Data records:
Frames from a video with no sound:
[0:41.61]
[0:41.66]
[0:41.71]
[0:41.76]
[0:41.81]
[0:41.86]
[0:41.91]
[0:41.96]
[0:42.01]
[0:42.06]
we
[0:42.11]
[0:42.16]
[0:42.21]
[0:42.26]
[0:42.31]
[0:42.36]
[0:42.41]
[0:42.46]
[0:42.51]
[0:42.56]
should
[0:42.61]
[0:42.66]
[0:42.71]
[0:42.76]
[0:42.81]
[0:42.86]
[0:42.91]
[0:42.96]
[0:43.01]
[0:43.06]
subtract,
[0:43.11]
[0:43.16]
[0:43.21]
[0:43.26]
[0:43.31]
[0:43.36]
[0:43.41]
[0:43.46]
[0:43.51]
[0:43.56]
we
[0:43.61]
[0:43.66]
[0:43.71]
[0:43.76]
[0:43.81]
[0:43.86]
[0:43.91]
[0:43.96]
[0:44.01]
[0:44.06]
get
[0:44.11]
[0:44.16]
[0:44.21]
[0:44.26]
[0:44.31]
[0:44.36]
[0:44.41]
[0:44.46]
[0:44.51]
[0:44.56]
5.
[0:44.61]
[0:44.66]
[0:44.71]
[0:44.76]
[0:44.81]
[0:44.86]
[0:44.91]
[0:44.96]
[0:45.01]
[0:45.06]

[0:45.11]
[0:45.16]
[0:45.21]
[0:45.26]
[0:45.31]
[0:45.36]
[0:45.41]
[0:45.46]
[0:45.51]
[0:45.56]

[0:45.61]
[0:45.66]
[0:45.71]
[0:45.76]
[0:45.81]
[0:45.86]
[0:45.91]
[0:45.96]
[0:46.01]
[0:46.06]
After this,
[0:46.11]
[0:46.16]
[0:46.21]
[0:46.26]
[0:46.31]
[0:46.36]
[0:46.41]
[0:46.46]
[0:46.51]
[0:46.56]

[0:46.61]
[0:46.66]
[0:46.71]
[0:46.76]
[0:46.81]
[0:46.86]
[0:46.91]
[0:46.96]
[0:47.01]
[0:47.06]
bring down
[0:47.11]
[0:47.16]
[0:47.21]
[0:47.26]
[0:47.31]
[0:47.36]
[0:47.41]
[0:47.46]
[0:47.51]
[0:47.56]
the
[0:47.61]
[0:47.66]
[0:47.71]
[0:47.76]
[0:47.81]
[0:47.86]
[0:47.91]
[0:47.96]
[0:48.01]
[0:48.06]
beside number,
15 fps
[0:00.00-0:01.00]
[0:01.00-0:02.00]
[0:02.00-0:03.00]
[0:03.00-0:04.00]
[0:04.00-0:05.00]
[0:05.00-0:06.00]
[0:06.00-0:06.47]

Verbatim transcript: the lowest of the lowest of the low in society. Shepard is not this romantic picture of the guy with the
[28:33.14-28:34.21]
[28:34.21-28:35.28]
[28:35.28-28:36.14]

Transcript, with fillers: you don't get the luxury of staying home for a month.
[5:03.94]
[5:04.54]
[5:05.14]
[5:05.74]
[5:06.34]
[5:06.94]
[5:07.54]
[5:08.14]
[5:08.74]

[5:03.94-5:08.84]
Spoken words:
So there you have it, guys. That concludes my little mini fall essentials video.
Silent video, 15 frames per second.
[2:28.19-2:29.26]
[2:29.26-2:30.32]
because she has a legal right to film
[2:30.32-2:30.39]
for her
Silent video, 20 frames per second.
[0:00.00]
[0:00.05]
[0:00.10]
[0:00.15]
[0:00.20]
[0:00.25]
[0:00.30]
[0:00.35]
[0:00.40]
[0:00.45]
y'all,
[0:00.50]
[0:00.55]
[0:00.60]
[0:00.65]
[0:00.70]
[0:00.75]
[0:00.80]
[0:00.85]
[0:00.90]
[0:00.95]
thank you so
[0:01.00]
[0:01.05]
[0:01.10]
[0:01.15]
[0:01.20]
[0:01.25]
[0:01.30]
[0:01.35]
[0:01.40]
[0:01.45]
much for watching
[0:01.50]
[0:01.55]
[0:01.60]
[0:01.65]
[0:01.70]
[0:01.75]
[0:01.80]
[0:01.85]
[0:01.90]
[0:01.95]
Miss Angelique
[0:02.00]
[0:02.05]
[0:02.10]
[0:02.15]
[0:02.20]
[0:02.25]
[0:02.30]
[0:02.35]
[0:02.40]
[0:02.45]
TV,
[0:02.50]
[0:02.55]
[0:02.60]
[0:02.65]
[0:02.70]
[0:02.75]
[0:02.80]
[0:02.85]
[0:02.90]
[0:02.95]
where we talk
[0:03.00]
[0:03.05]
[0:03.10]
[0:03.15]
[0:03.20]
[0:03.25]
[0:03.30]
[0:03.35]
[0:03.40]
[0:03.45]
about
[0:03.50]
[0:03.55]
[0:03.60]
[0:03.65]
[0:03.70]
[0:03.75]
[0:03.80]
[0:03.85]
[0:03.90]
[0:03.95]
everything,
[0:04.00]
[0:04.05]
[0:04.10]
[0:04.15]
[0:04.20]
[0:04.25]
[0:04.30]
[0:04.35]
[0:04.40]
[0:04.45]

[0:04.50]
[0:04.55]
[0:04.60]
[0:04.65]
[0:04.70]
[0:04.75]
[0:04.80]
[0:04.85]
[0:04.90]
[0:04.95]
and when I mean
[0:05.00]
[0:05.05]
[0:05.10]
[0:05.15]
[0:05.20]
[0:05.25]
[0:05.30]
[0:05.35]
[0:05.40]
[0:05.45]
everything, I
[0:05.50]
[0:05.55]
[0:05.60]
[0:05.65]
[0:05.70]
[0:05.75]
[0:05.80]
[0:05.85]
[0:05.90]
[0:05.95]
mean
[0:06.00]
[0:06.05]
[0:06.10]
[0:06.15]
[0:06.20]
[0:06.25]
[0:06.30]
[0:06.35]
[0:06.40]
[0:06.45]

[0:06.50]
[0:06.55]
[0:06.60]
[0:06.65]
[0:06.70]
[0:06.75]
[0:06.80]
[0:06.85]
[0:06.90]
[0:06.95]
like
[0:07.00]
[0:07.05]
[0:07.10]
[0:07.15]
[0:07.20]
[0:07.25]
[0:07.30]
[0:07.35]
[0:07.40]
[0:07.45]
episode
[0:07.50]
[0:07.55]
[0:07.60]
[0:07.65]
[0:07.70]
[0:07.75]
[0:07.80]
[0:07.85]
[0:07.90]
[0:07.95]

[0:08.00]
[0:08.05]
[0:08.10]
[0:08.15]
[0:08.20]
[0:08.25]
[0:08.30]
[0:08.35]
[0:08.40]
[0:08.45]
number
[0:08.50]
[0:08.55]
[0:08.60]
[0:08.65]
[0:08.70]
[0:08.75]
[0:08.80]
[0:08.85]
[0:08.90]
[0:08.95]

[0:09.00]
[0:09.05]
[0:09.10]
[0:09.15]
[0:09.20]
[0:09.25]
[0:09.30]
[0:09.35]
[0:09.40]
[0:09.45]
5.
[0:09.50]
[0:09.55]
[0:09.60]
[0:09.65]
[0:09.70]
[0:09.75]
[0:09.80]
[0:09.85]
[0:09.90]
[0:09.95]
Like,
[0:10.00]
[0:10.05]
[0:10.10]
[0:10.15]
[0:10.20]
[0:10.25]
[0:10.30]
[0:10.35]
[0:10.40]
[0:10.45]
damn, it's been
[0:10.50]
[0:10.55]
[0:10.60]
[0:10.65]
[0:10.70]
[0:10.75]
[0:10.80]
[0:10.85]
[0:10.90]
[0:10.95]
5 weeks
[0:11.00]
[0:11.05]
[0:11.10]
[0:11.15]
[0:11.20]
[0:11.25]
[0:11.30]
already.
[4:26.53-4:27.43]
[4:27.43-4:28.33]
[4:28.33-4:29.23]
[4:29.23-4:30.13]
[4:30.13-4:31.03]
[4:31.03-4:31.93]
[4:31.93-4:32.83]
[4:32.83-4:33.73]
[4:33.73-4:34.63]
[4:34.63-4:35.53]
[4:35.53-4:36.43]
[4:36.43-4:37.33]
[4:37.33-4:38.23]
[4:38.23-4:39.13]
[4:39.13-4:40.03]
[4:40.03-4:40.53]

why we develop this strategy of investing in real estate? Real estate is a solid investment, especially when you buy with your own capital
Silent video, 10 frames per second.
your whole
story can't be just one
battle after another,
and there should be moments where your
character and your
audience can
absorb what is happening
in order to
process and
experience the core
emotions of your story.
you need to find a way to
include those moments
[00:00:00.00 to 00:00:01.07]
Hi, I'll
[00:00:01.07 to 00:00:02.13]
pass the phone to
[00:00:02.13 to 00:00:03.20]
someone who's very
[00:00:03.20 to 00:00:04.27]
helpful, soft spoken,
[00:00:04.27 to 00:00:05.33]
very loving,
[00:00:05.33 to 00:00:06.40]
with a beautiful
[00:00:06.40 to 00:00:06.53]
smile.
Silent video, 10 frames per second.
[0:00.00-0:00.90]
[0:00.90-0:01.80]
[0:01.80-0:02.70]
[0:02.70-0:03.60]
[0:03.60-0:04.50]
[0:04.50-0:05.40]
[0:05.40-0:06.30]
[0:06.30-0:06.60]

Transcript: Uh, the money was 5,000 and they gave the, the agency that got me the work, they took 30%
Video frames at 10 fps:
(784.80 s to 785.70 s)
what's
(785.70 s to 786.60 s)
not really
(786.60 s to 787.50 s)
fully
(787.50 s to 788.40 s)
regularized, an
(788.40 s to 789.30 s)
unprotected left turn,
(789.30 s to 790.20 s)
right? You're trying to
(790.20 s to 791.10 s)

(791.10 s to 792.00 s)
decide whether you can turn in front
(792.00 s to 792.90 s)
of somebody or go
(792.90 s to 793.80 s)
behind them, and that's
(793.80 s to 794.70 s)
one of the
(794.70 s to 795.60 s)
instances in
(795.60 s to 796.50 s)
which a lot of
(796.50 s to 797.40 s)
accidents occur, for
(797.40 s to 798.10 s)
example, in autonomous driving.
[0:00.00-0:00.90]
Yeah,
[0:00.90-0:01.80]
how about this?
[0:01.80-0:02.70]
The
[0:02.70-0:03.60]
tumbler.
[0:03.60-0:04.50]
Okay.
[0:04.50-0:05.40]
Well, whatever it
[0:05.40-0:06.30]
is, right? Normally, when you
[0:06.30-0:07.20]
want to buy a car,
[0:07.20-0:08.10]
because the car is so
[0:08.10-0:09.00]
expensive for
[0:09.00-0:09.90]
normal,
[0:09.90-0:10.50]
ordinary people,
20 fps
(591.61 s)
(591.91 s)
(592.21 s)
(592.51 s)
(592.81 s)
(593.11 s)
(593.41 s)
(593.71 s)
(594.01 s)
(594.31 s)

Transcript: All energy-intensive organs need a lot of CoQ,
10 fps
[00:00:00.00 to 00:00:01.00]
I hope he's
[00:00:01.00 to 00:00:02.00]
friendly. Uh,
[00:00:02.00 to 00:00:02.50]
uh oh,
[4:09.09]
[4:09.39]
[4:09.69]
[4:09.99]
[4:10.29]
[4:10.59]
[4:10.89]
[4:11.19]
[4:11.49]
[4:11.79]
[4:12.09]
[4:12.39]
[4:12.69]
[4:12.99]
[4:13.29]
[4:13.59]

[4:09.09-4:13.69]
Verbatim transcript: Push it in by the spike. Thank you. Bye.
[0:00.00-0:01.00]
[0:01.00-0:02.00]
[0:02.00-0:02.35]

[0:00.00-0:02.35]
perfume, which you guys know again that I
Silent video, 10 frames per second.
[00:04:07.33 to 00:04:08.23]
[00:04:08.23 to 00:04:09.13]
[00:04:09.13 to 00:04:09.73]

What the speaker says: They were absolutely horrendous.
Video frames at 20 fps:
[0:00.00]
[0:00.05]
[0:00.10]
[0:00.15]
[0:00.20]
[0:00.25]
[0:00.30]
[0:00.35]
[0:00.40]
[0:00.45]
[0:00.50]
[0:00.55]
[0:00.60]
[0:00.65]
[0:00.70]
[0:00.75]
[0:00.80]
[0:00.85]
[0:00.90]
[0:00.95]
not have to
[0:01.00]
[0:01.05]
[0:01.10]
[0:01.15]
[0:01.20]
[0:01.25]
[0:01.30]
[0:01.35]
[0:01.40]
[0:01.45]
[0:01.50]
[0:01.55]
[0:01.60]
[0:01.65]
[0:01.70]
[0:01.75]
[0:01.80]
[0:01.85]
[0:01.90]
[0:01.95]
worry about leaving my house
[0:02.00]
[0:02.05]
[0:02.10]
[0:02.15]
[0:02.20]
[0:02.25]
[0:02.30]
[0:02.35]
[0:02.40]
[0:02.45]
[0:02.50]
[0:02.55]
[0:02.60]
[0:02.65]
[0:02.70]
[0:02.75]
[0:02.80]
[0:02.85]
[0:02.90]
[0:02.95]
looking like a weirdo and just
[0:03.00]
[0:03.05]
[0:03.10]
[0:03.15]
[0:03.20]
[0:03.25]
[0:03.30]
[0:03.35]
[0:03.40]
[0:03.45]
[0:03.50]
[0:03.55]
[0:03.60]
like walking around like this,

▸ Problem requirements
When you find a line in the records that contains the word "Verbatim", copy it.

▸ Exercise response
Verbatim transcript: the lowest of the lowest of the low in society. Shepard is not this romantic picture of the guy with the
Verbatim transcript: Push it in by the spike. Thank you. Bye.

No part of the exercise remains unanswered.